Merging GTDB and viral refseq sequences

HitMonk commented 4 years ago

hello there! Im sorry if this is a stupid question but I am trying to build a database comprising of both archaeal and bacterial sequences from GTDB and viral refseq sequences. I would also like to use the same database downstream with bracken. Im not sure if this is possible? but if anyone has tried this, i would appreciate learning how to do this.

Looking forward to hearing from you!

nick-youngblut commented 4 years ago

It should be possible. You would need to get the viral genome data in the format required for Struo (eg., download all of the genome fasta files & get the taxonomies).

HitMonk commented 4 years ago

The taxonomies file is what im unsure about. Could you give me a couple of pointers to build a compatible taxonomy file?

nick-youngblut commented 4 years ago

You can use the entire NCBI taxdump, as long as it has the viral taxonomy, and then you'd have to merge it with the GTDB taxdump files. I don't know of a tool for merging taxdumps.
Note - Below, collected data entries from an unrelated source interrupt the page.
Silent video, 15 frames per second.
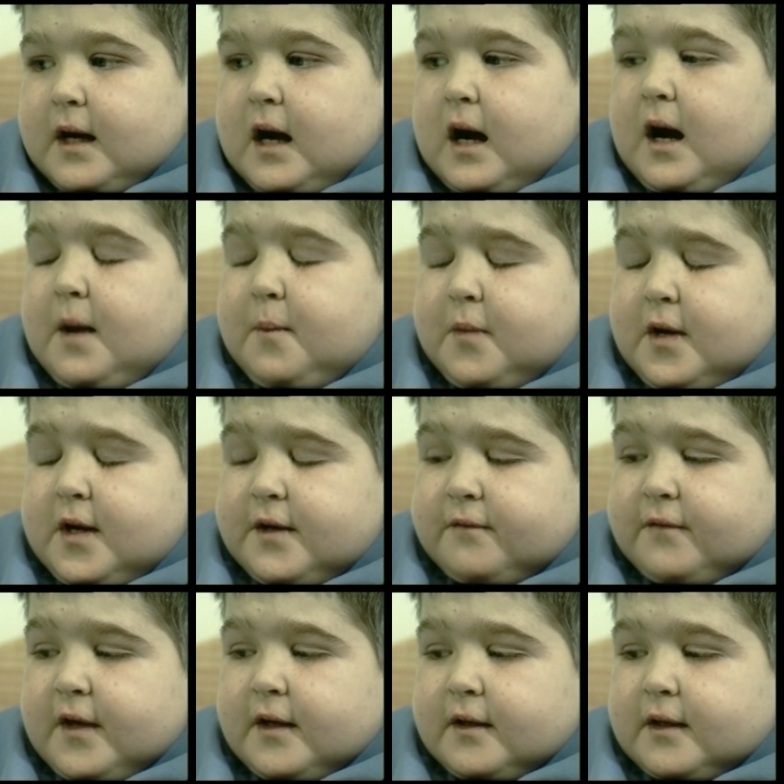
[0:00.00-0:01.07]
I
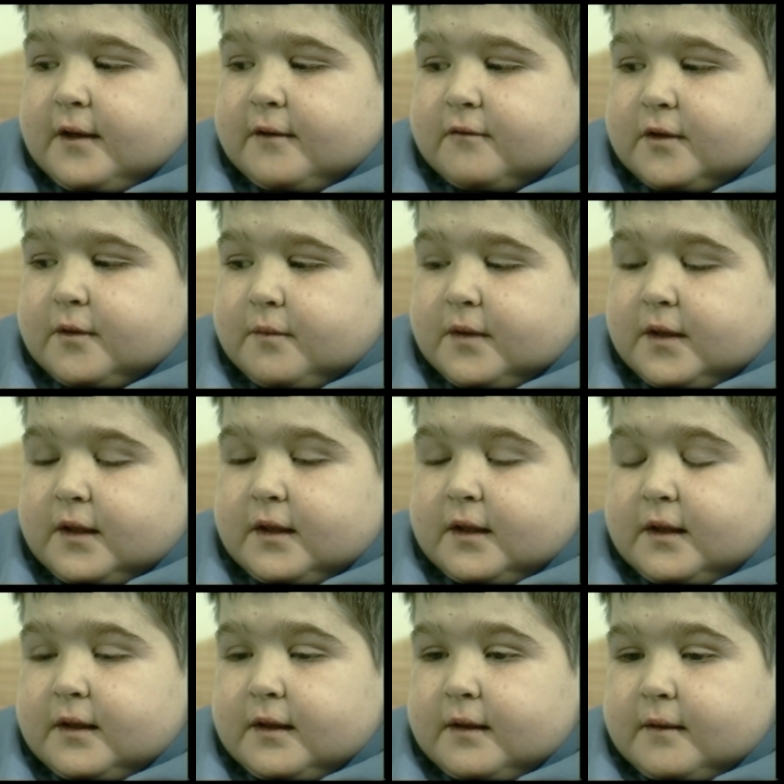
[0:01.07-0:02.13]
believe that life to
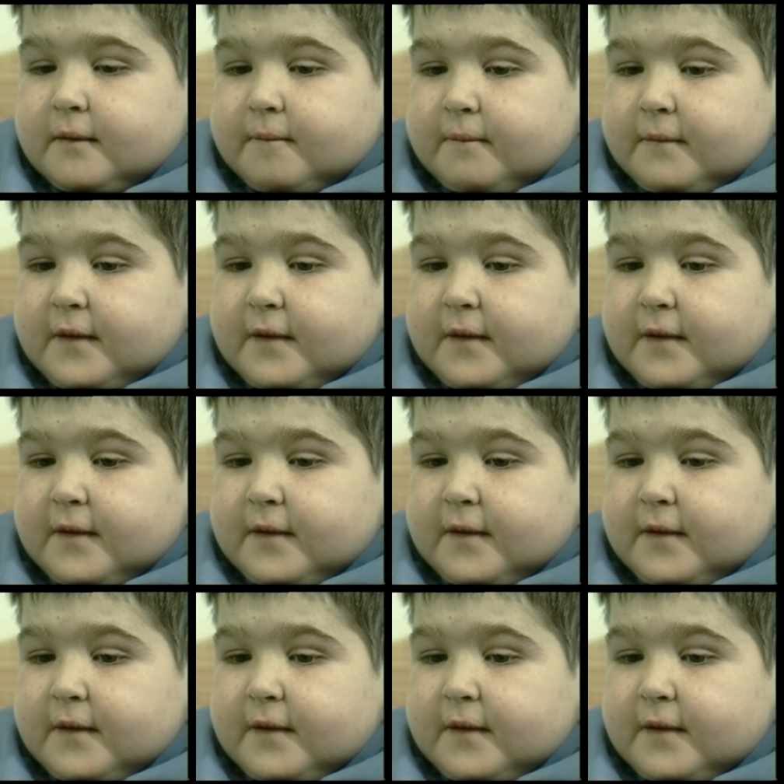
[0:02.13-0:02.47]
be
If you can't find a tool, then I could add a script to https://github.com/nick-youngblut/gtdb_to_taxdump.

After that, you just format the input as shown in the Struo docs.

HitMonk commented 4 years ago

Yeah, the merging of the taxonomies is what is kinda hard and I havent come across anything that can do it. GTDB is a fantastic database but i think its held back a little since it is limited to just Bacteria and archaea. If there were a script to merge taxonomies it would greatly improve microbiome classifications. I do program a bit but am completely lost on manipulating taxdump files and making sure all taxonomies: GTDB and NCBI are in the same format. If you would be willing to write a script then it would be really helpful. If not could you please provide me with any reference on how to manipulate taxdump files -- if there is even such a resource.

nick-youngblut commented 4 years ago

Actually, I forgot that gtdb_to_taxdump already merges taxdump files. This is necessary for the GTDB, since the archaea and bacteria taxonomies are separate. You could just provide the GTDB-bacteria, GTDB-archaea, and NCBI-virus taxonomy files, and the script should merge all of them. You will need to get the taxonomies for each virus genome and format them in the same way as used for GTDB. For example:

RS_GCF_000979745.1  d__Archaea;p__Halobacterota;c__Methanosarcinia;o__Methanosarcinales;f__Methanosarcinaceae;g__Methanosarcina;s__Methanosarcina mazei
RS_GCF_000980175.1  d__Archaea;p__Halobacterota;c__Methanosarcinia;o__Methanosarcinales;f__Methanosarcinaceae;g__Methanosarcina;s__Methanosarcina mazei
RS_GCF_001647085.1  d__Archaea;p__Euryarchaeota;c__Thermococci;o__Thermococcales;f__Thermococcaceae;g__Thermococcus;s__Thermococcus piezophilus
GB_GCA_002838935.1  d__Archaea;p__Thermoplasmatota;c__E2;o__UBA9212;f__GCA-002838935;g__GCA-002838935;s__GCA-002838935 sp002838935

Note that the taxIDs will no longer match ANYTHING in the NCBI taxonomy! gtdb_to_taxdump re-numbers all of the taxIDs.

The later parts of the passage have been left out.